If I’m at all like a flower
My body is intersex.
And no, that does not mean that my body is broken, abnormal or diseased.
Still the context of my body has been defined and rewritten in and out of existence so many times that I don’t know what it is or where I stand.
They compare me to flowers, as if our reproductive systems and parts are the same, only what’s in a name? If I’m at all like flowers, it’s only in what I—to get here—overcame.
But how does one heal in a body that was surgically constructed to conform to pain?
They whisper words about “your future husband” because the theoretical pleasure and existence of a man—your groom—and of your own heterosexuality and submission is somehow more important than letting you bloom.
The word “necessary” has all but lost its meaning, ringing through my ears—used in a way that implies that the procedures and medications and treatments are unavoidable when my body was unbroken from the start.
Like the mirror that reflects there are no horns on my head or targets on my back.
Like the picture-perfect definition of diversity that accepts red hair and green eyes as natural, beautiful, true—but not you who shares the same percentage—2%—of the population too.
And for all its late-night, prime-time recognition, the word “intersex” evokes the same amount of concern and confusion as a highway travelled upon so seldom that no one seems to understand it at all… Only those who do travel upon it write into their science books that hermaphrodites are small, biological mistakes too rare to even bother discussing in much more than hushed voices and disgusted tones as if my body was nothing more than a biological exception from its conception in their laboratories where I don’t belong.
But my body is whole.
My body planted a garden inside me that reminds me that we are not as binary as they made us out to be.

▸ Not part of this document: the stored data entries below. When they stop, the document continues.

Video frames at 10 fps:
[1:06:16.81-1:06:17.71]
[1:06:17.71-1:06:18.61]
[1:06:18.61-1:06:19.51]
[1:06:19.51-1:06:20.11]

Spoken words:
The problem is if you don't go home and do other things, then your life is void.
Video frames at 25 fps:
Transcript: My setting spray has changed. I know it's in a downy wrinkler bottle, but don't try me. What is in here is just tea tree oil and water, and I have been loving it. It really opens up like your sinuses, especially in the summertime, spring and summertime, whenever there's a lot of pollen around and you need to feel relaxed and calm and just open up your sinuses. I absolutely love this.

That if I’m at all like a flower—by any other name—it’s in the fact that my body and my mind are vibrant, and thriving, and alive with the same refusal to be subjugated as dandelions growing through the cracks of concrete that say, “you will not stop me from growing”.
So don’t confuse me for someone on the outside looking in, at the categories I have defied, wishing to be defined by just another check mark in a box.
My body is intersex.
And my lips know it.
So, read them when I say:
You can never hope to contain me.
You cannot change me.
And you do not know me better than I know myself.